First EU HTAs with IQWiG involvement launched

In March 2025, the German Institute for Quality and Efficiency in Health Care (IQWiG) began a joint European health technology assessment (EU-HTA), called a joint clinical assessment (JCA), of tovorafenib. This drug is intended for use in children and adolescents with low-grade malignant glioma, which is a slow-growing tumour of the central nervous system. In this project, the Irish National Centre for Pharmacoeconomics (NCPE) is the assessor, while IQWiG is the co-assessor. The project is expected to be completed in the second quarter of 2026, shortly after the anticipated approval of the drug.

In addition, IQWiG is currently involved in three other JCAs of oncology drugs as an assessor. These assessments are expected to be completed in the third quarter of 2026. The partner organizations in these projects are the Portuguese National Authority of Medicines and Health Products (Infarmed) the Hungarian National Centre for Public Health and Pharmacy (NCPHP), and the Slovenian Public Agency for Quality in Healthcare.
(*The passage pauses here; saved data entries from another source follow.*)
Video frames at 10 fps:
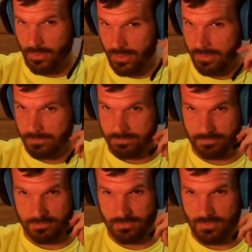Alright,
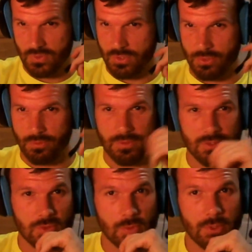don't know if
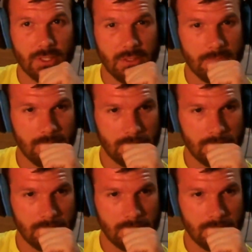this is working.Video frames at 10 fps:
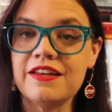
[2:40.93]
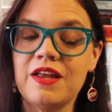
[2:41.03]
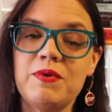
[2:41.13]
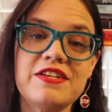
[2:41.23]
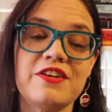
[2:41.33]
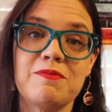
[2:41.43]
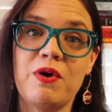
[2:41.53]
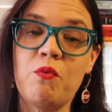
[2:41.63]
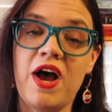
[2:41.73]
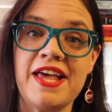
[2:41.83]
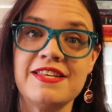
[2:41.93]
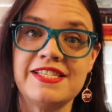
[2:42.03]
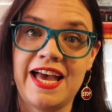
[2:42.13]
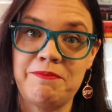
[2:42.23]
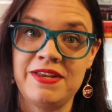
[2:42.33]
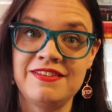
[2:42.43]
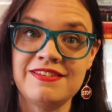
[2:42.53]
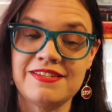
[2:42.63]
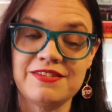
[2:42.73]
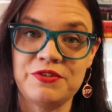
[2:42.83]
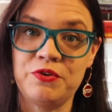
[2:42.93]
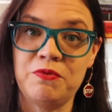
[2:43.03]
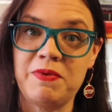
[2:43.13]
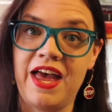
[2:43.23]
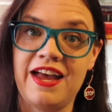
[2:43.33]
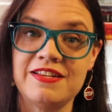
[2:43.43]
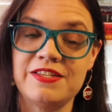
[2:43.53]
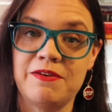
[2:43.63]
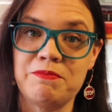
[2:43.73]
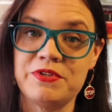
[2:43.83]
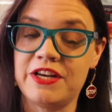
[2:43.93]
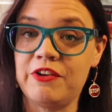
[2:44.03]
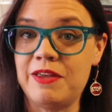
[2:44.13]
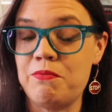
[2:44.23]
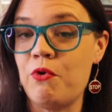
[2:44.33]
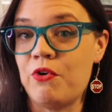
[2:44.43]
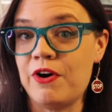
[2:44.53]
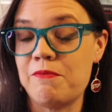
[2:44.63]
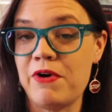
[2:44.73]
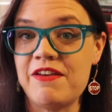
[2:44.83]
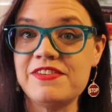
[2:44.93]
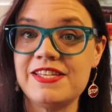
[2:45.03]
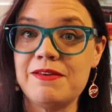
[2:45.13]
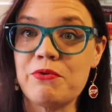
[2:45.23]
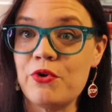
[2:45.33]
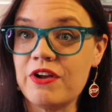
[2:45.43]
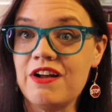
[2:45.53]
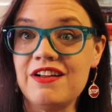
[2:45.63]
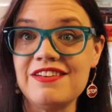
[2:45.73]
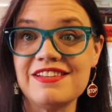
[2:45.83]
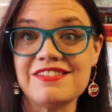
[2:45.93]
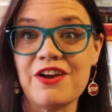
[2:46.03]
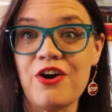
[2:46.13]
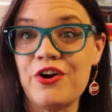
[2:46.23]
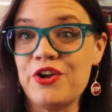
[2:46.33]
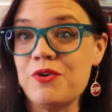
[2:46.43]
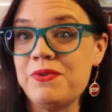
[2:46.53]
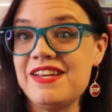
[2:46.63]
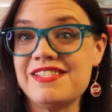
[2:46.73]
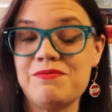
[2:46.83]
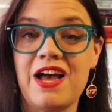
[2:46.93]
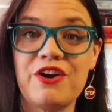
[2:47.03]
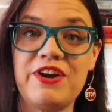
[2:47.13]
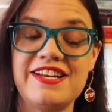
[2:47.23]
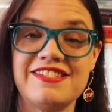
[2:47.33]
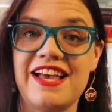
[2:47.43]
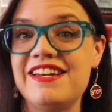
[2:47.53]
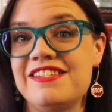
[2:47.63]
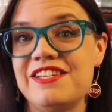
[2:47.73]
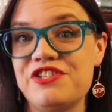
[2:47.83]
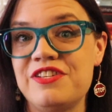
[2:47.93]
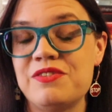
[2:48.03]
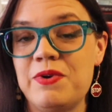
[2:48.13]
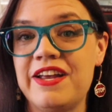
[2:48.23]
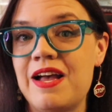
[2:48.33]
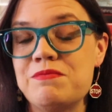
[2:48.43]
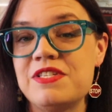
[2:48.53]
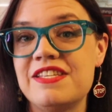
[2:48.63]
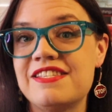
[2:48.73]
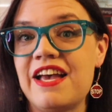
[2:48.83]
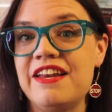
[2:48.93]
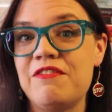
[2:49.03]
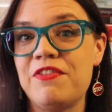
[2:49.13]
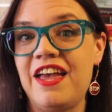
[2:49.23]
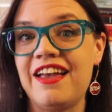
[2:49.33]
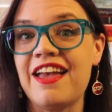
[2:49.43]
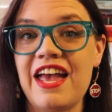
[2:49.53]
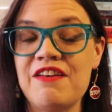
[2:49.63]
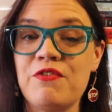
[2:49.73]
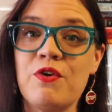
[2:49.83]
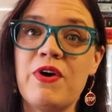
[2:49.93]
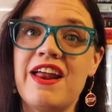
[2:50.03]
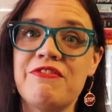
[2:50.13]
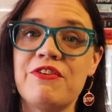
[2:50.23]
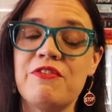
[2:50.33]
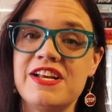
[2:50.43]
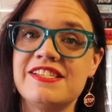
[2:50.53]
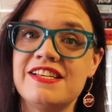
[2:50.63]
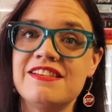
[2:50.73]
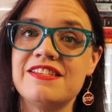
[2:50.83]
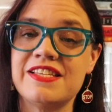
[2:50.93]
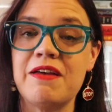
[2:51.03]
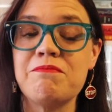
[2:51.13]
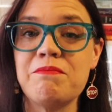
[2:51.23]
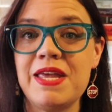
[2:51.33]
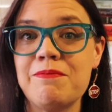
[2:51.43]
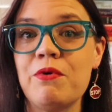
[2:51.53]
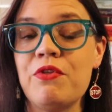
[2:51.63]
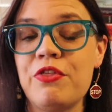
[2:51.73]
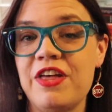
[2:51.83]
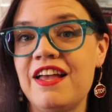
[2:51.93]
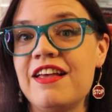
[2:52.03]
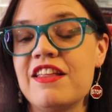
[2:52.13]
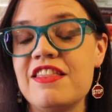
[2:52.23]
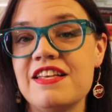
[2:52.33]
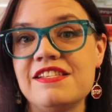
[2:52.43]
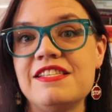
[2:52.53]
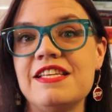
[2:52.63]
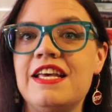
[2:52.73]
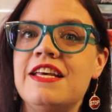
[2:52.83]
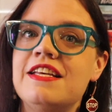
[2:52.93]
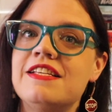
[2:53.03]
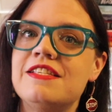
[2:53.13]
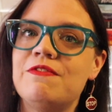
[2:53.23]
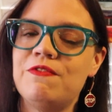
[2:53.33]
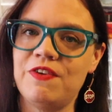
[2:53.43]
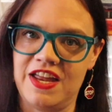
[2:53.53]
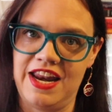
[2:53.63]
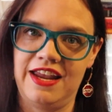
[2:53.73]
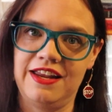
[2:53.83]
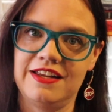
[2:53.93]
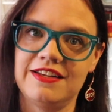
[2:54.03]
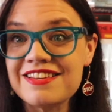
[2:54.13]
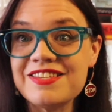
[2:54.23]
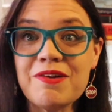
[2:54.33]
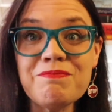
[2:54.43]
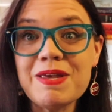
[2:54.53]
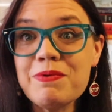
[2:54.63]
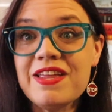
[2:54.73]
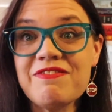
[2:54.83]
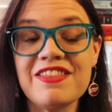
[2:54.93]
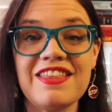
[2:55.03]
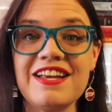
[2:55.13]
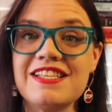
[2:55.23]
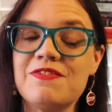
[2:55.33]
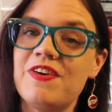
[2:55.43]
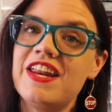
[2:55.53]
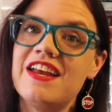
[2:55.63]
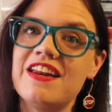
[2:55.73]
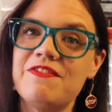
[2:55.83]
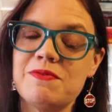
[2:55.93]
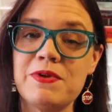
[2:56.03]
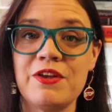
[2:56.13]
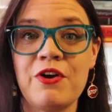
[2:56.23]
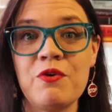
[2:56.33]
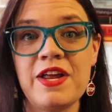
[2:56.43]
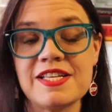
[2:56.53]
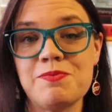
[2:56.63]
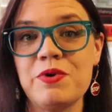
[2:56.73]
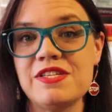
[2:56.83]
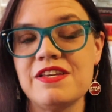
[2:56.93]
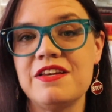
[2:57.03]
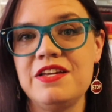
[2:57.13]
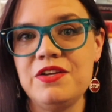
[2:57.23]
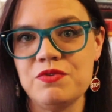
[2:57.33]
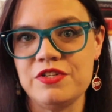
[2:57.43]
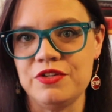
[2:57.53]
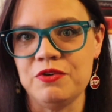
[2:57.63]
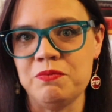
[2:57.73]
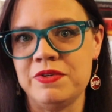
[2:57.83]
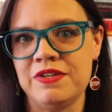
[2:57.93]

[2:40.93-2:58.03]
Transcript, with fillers: Now we can talk about why this happens. Zoom had some particularly poor privacy protocols, arguably some not great design decisions when it comes to this kind of thing, and for whatever reason, some people think this is funny. Some people even think it's funny enough to put their own exploits on YouTube.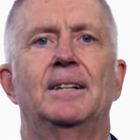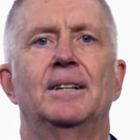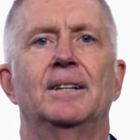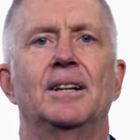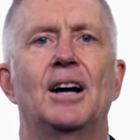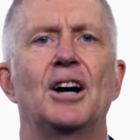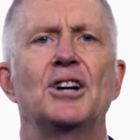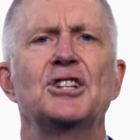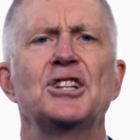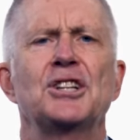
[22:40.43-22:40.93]

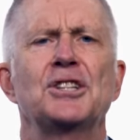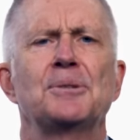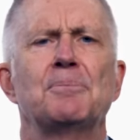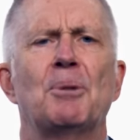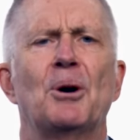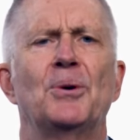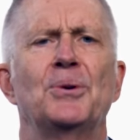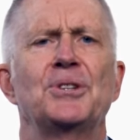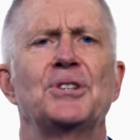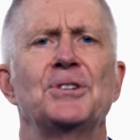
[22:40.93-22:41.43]
Large
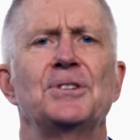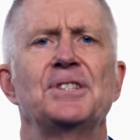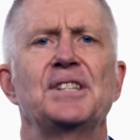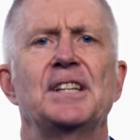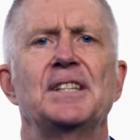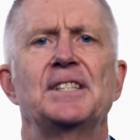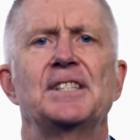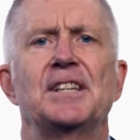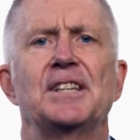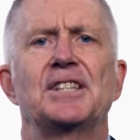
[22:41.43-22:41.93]
exposures
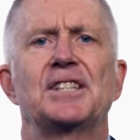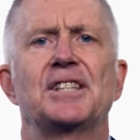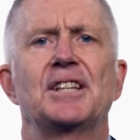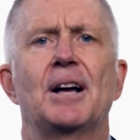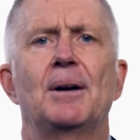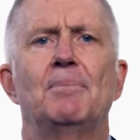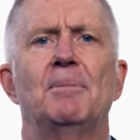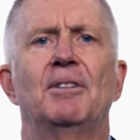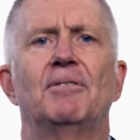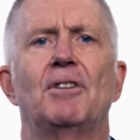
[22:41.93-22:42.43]
is the
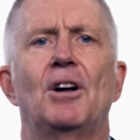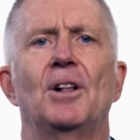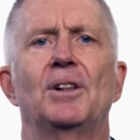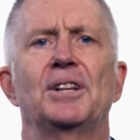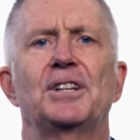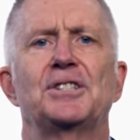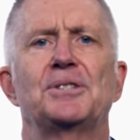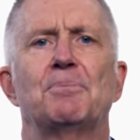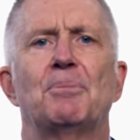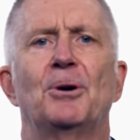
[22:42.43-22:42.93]
sum of all
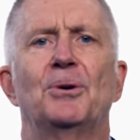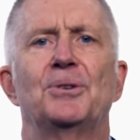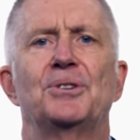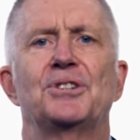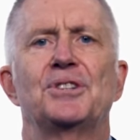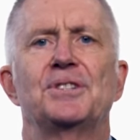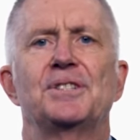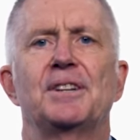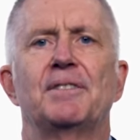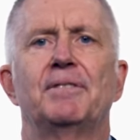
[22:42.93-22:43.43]

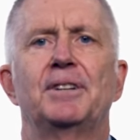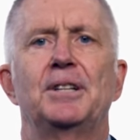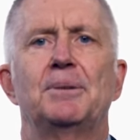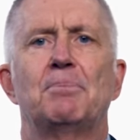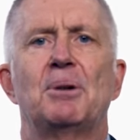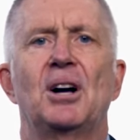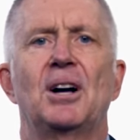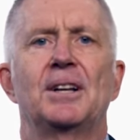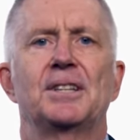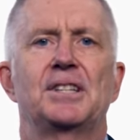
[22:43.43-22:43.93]
exposures of a
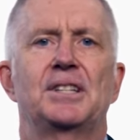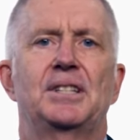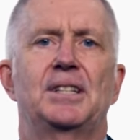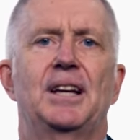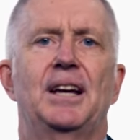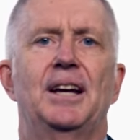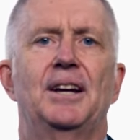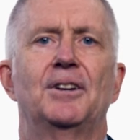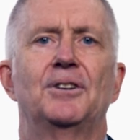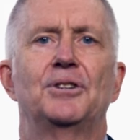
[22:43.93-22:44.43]
deposit
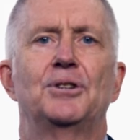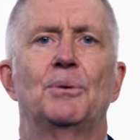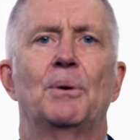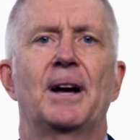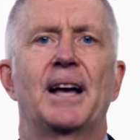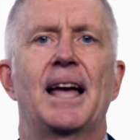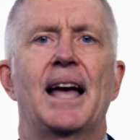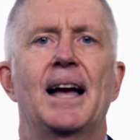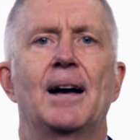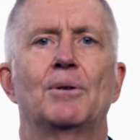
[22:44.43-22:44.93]
taker to a
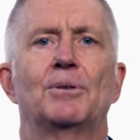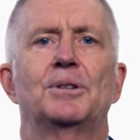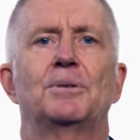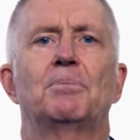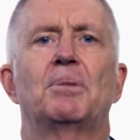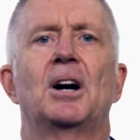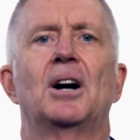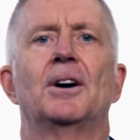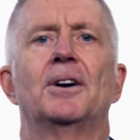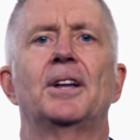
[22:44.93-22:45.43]

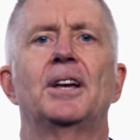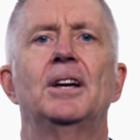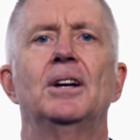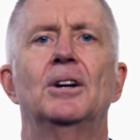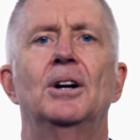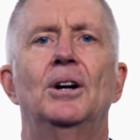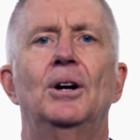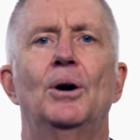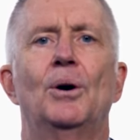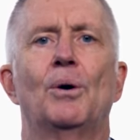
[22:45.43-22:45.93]
counterparty
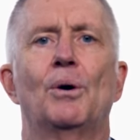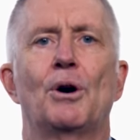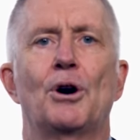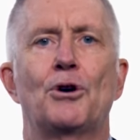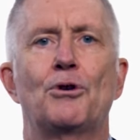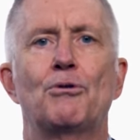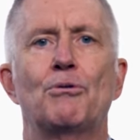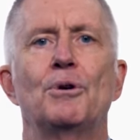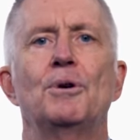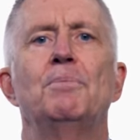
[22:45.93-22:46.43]
or
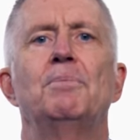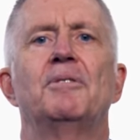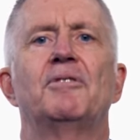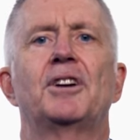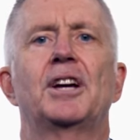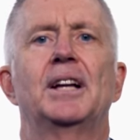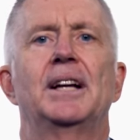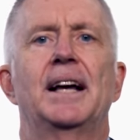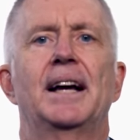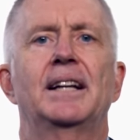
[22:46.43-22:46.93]
a group
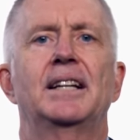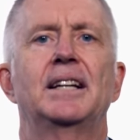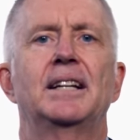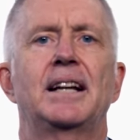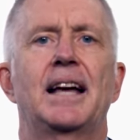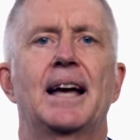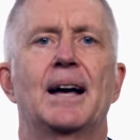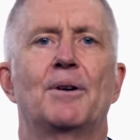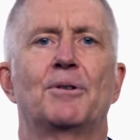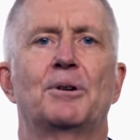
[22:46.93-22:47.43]
of
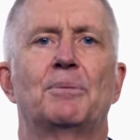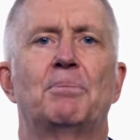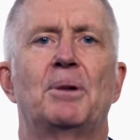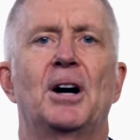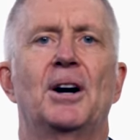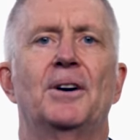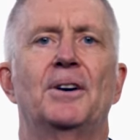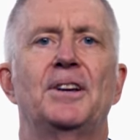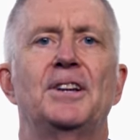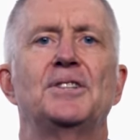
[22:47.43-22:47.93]
connected
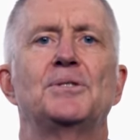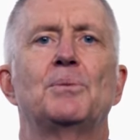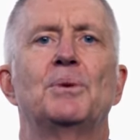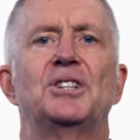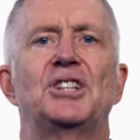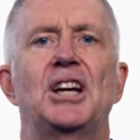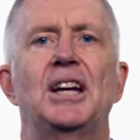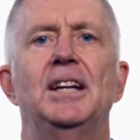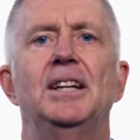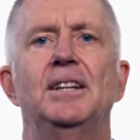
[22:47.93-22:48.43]
counterparties
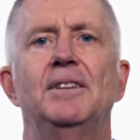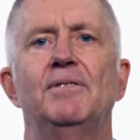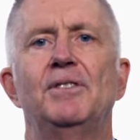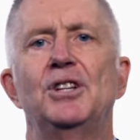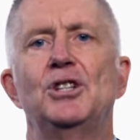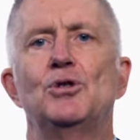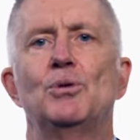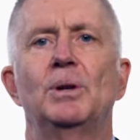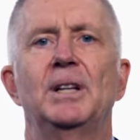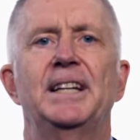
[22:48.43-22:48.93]
which
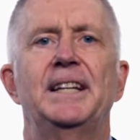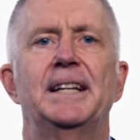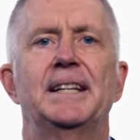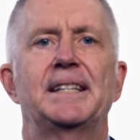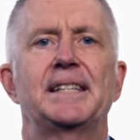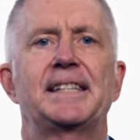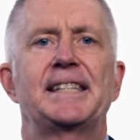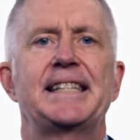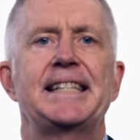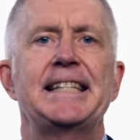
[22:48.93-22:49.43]
individually
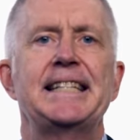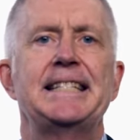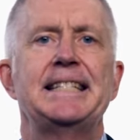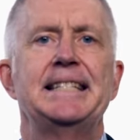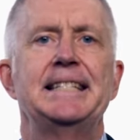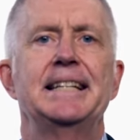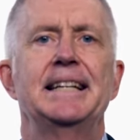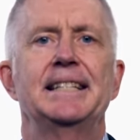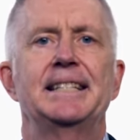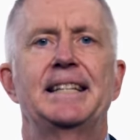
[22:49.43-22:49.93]

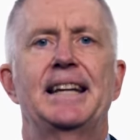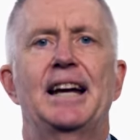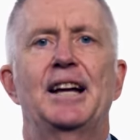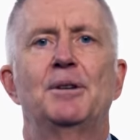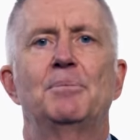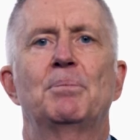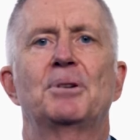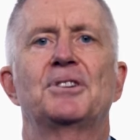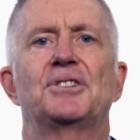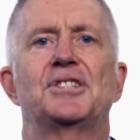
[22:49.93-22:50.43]
exceed
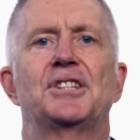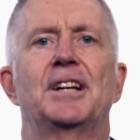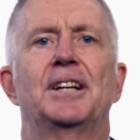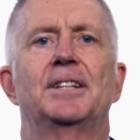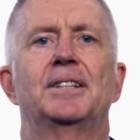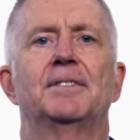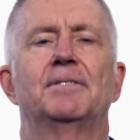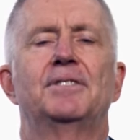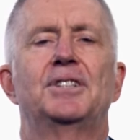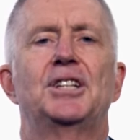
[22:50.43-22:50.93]

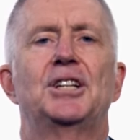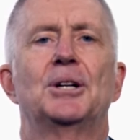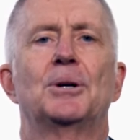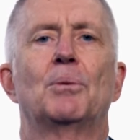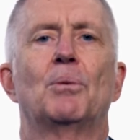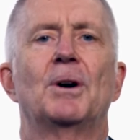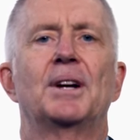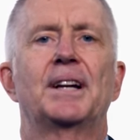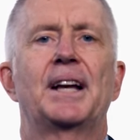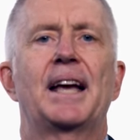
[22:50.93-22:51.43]
10% of Tier
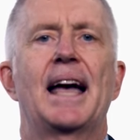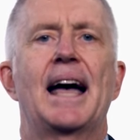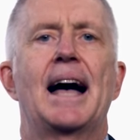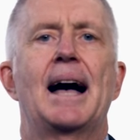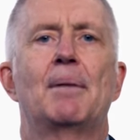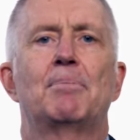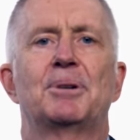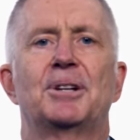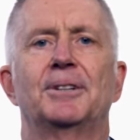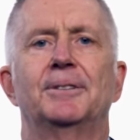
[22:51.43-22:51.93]
1
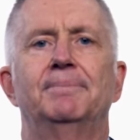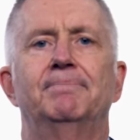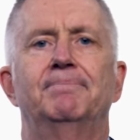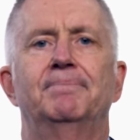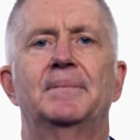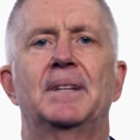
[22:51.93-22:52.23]
capital.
European joint clinical assessments of drugs

Regina Skavron, Head of the Methodology and Coordination of European HTA Division at IQWiG, notes: " Since the beginning of 2025, EU countries have been working more closely together to assess new drugs in the EU-HTA process. The aim is to provide member states with a scientific assessment of the available evidence to inform decisions in their healthcare systems."

EU-HTA is gradually being introduced throughout Europe and forms the core of European HTA activities. In January 2025, the assessment of oncology drugs and advanced therapy medicinal products (ATMPs) was launched. These include gene therapies, for example. In 2028, drugs for rare diseases (orphan drugs) will follow, and from 2030 onwards, all newly approved drugs will undergo a joint assessment at the European level. From 2026 onwards, it is also planned that the assessments will include selected high-risk medical devices.

In each assessment, two HTA agencies from different countries act as assessor and co-assessor, respectively. This collaboration involves finalizing the assessment scope defined by the EU member states and assessing the supporting evidence. The assessment scope is also referred to as PICO - PICO stands for population, intervention, comparator (i.e. comparator therapy) and outcome (i.e. health-related outcomes). As PICO reflects a specific question in a particular member state, it is possible that different states will have different questions. The subject is always the comparison of the new drug with the local standard of care.

JCAs are intended to inform and underpin national decisions, not replace them. They only describe the available evidence. Classification of the results is the responsibility of the national institutions. In Germany, for example, an additional assessment known as a benefit assessment (“Nutzenbewertung”) is conducted as part of the early benefit assessment procedure, which is based on the Act on the Reform of the Market for Medicinal Products (AMNOG). This includes a decision on added benefit by the Federal Joint Committee (G-BA), the highest decision-making body in the German healthcare system.